For each entry, repeat the text exactly and omit any picture it holds.

****************

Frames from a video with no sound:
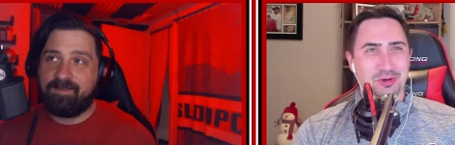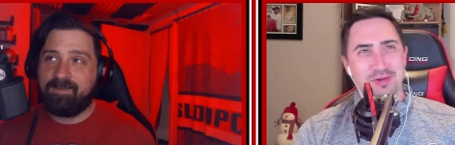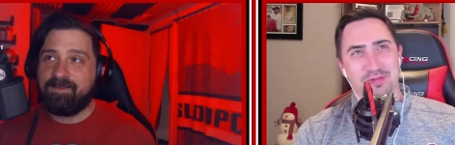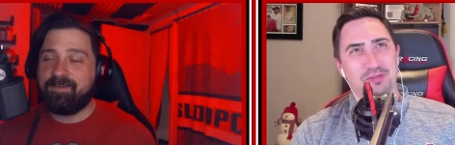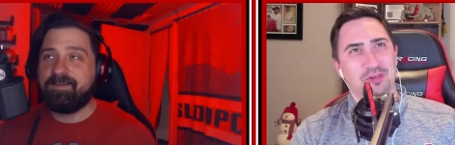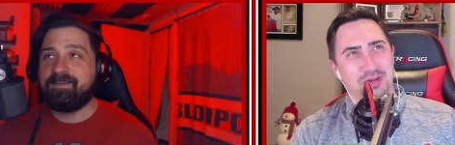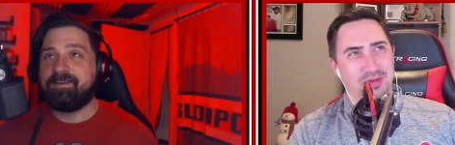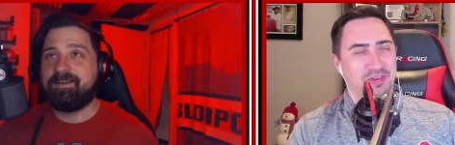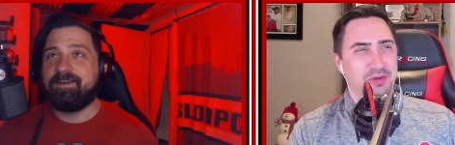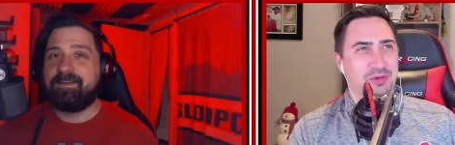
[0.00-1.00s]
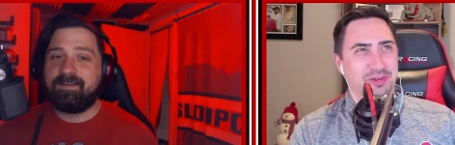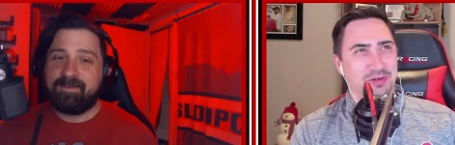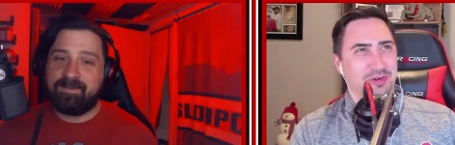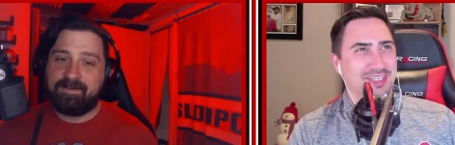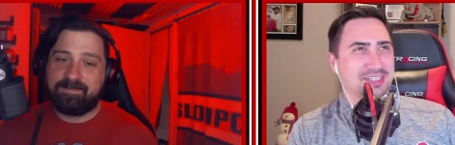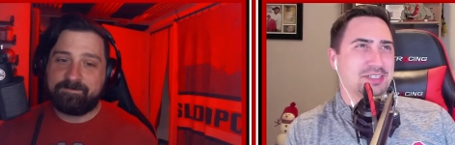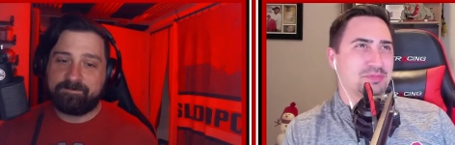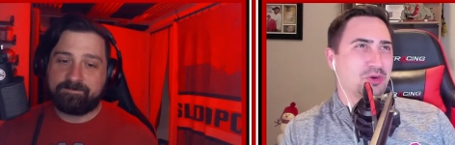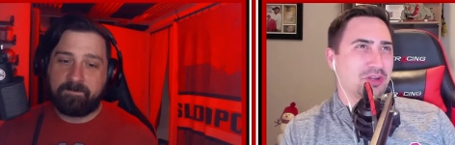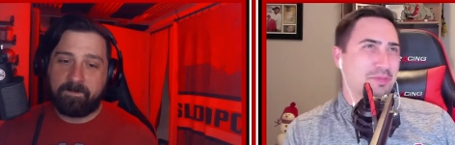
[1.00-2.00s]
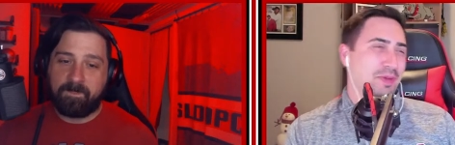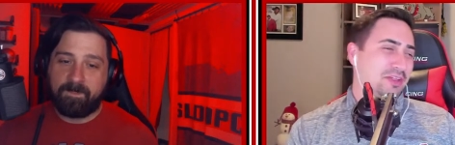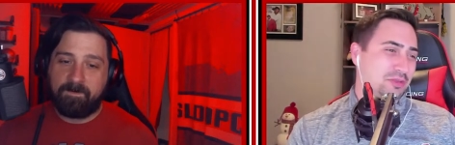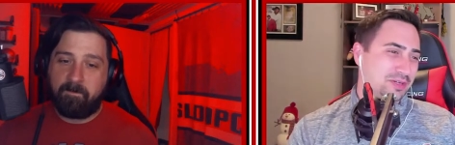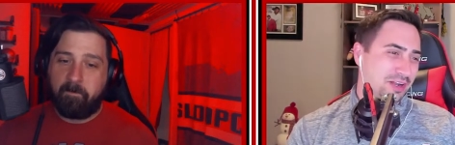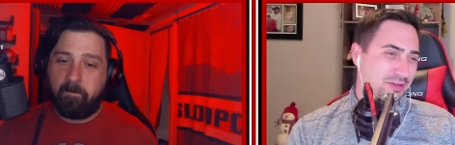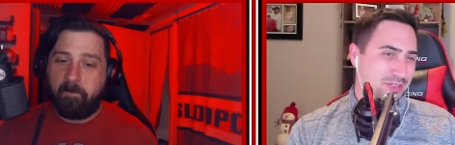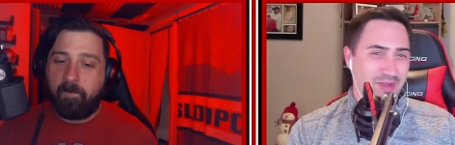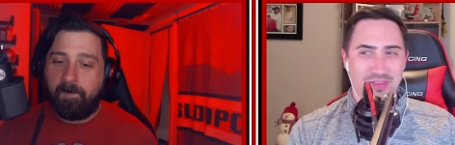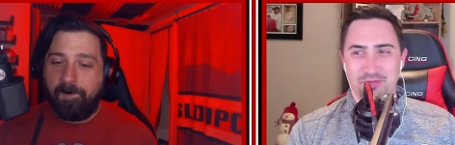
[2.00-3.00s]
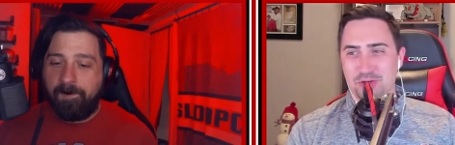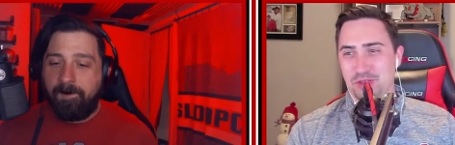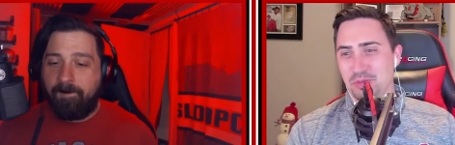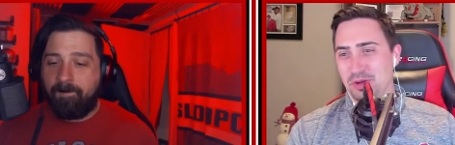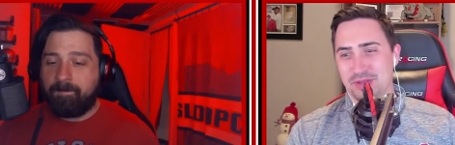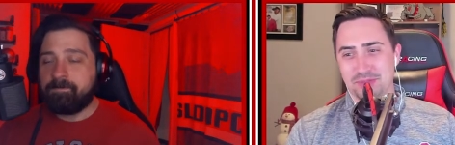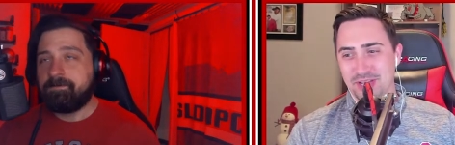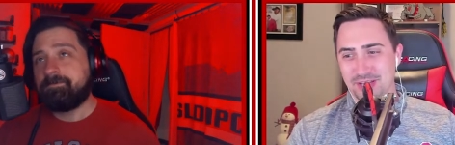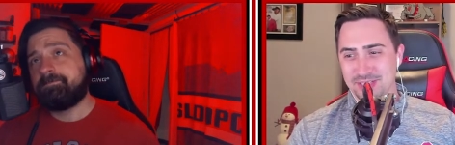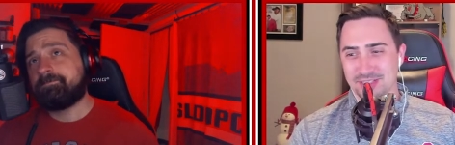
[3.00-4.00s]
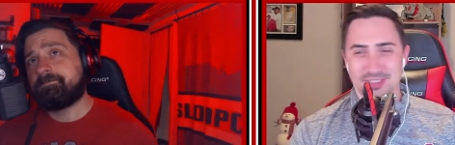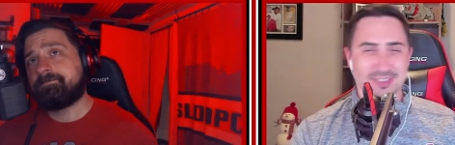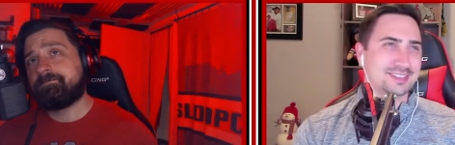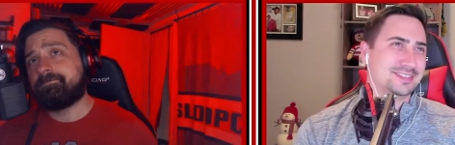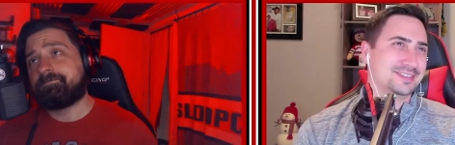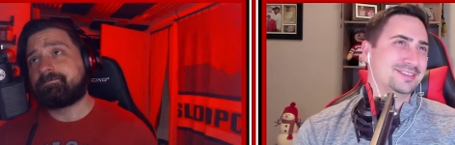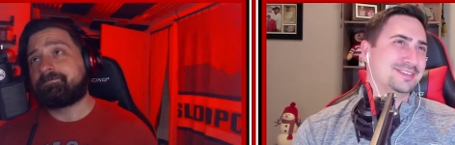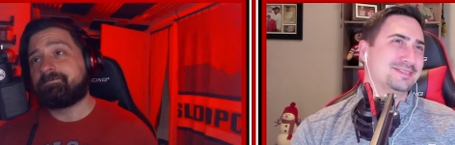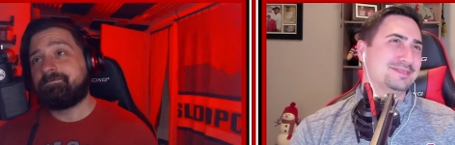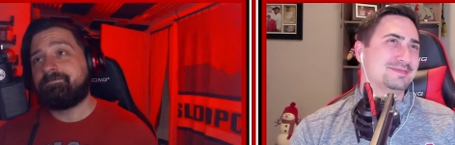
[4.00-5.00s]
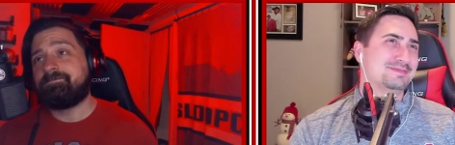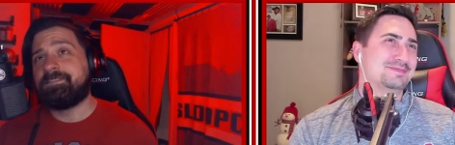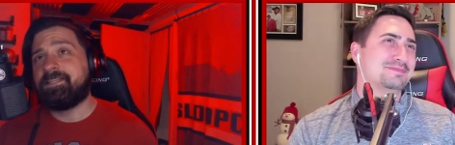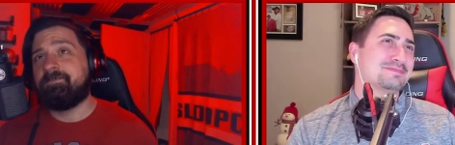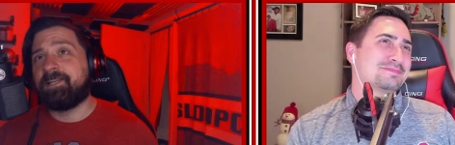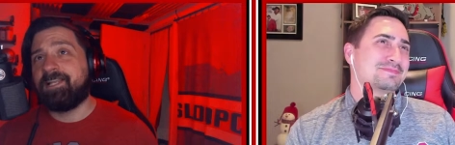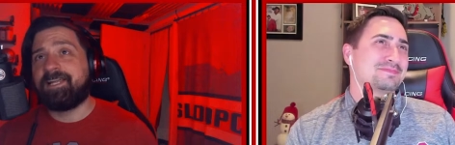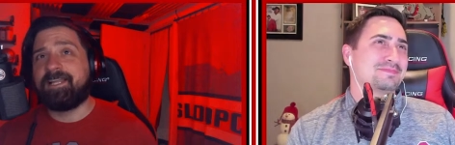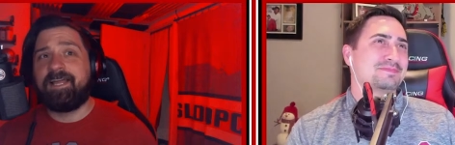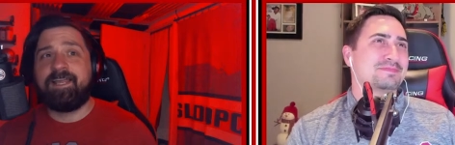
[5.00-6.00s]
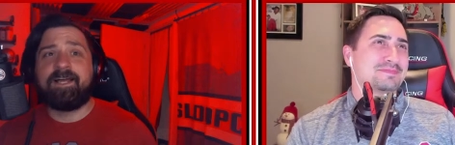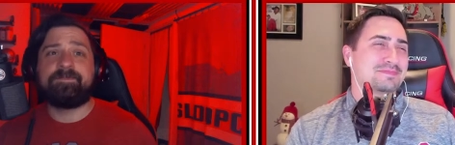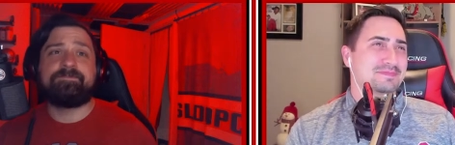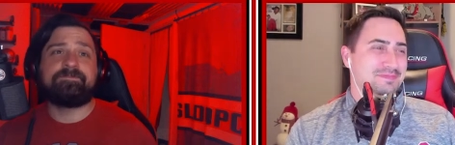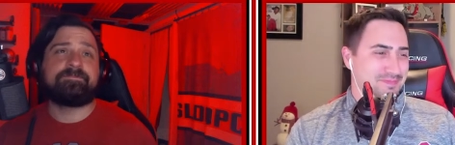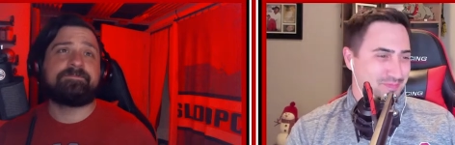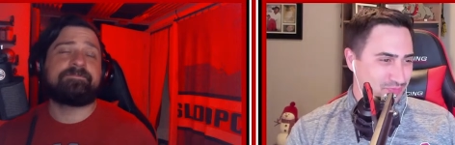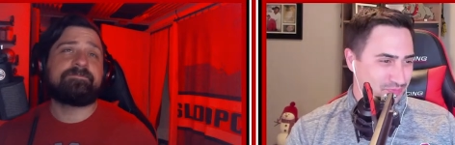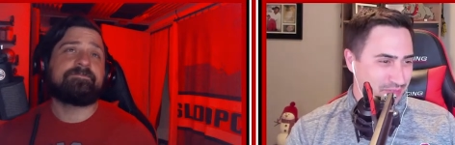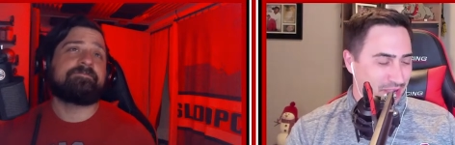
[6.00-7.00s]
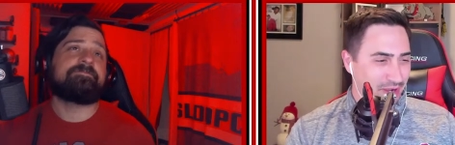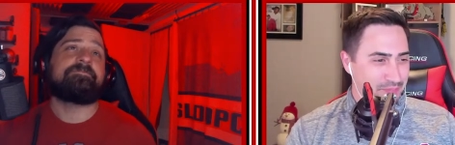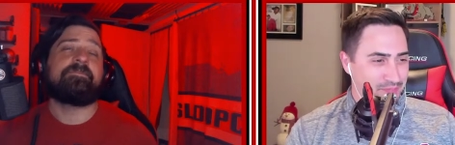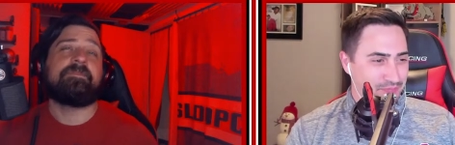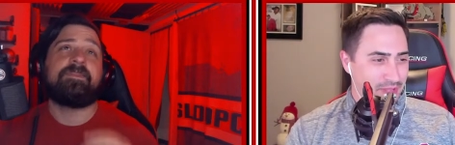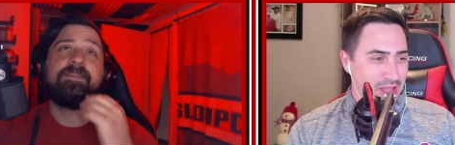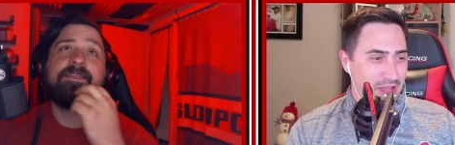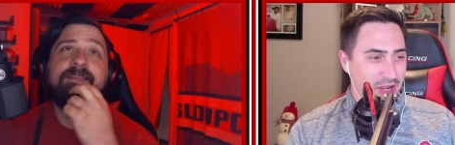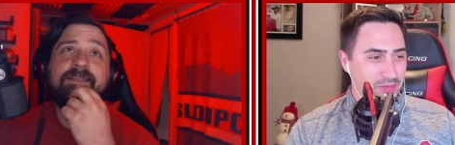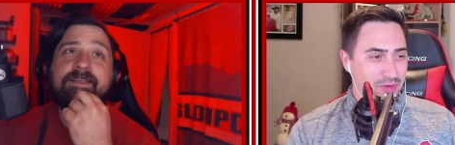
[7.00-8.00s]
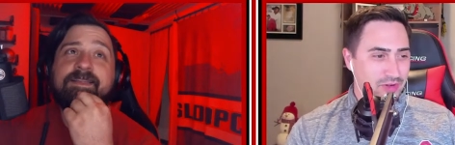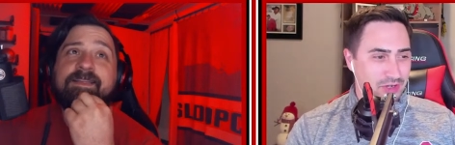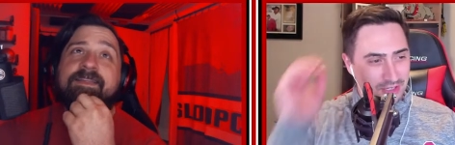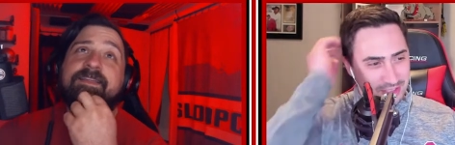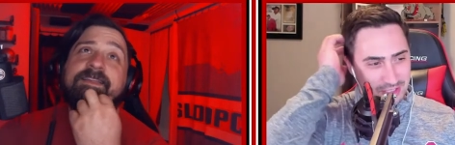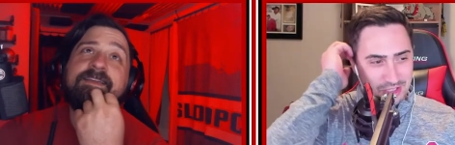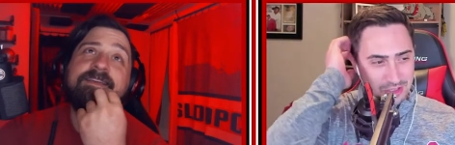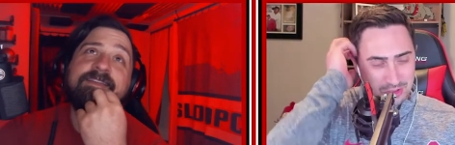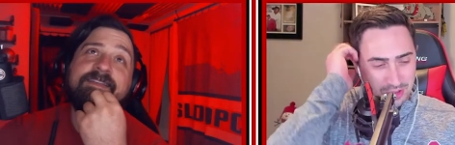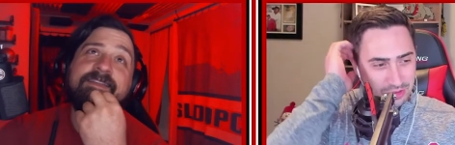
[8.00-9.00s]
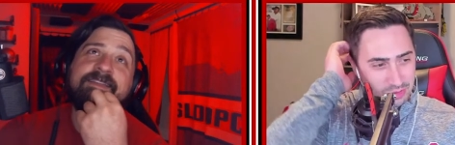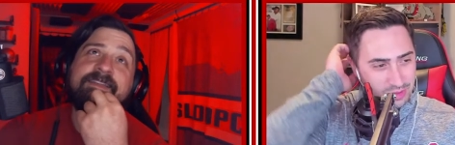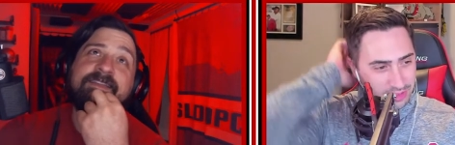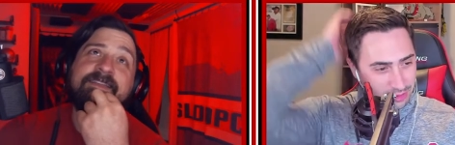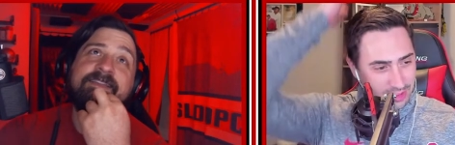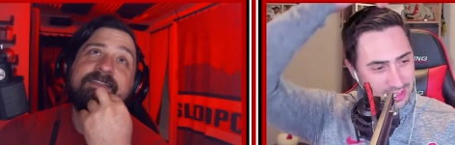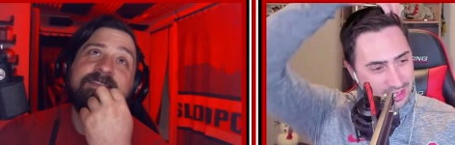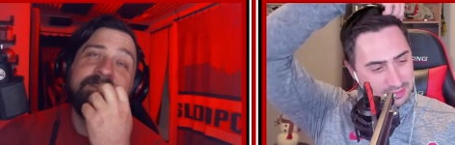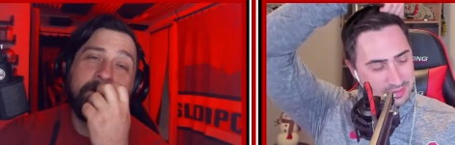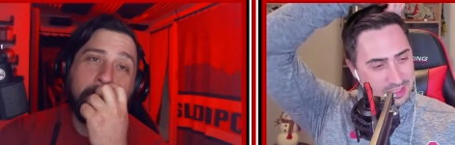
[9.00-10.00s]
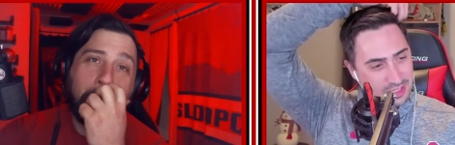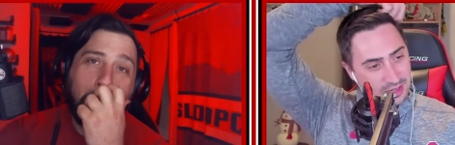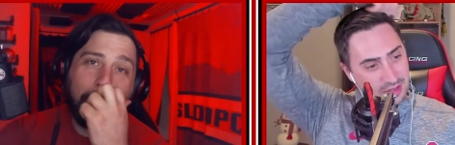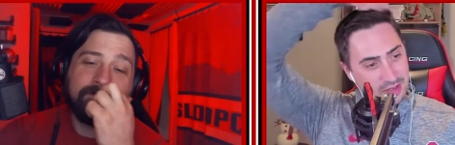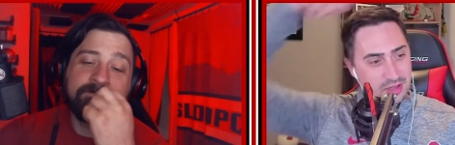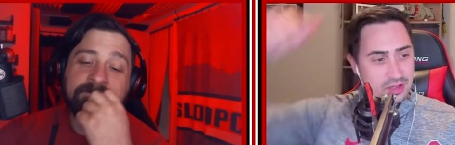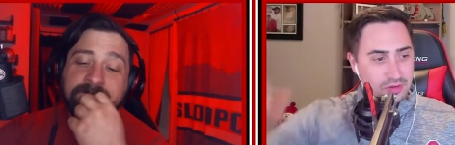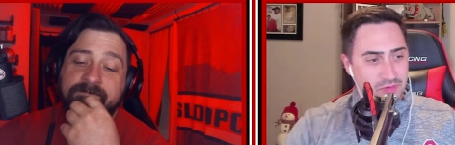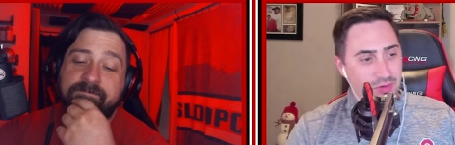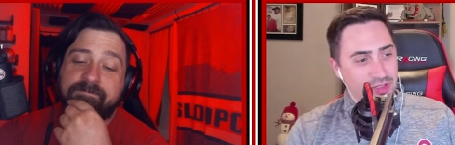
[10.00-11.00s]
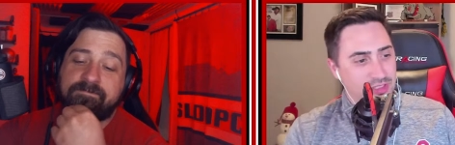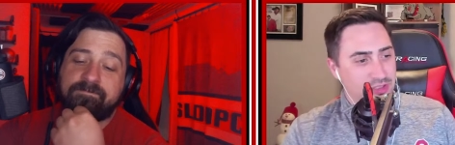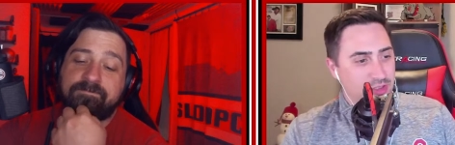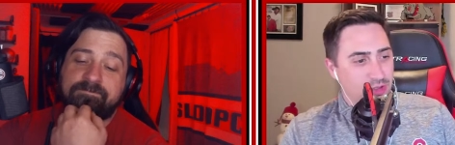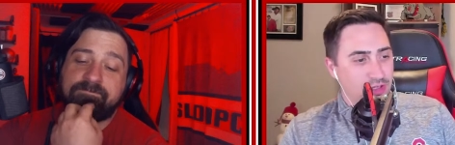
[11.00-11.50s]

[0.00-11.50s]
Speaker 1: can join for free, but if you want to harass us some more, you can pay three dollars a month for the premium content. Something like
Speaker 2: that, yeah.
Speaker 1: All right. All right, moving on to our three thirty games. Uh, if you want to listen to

****************

§ RESPONSE TO THIS EXERCISE
Frames from a video with no sound:
[0.00-1.00s]
[1.00-2.00s]
[2.00-3.00s]
[3.00-4.00s]
[4.00-5.00s]
[5.00-6.00s]
[6.00-7.00s]
[7.00-8.00s]
[8.00-9.00s]
[9.00-10.00s]
[10.00-11.00s]
[11.00-11.50s]

[0.00-11.50s]
Speaker 1: can join for free, but if you want to harass us some more, you can pay three dollars a month for the premium content. Something like
Speaker 2: that, yeah.
Speaker 1: All right. All right, moving on to our three thirty games. Uh, if you want to listen to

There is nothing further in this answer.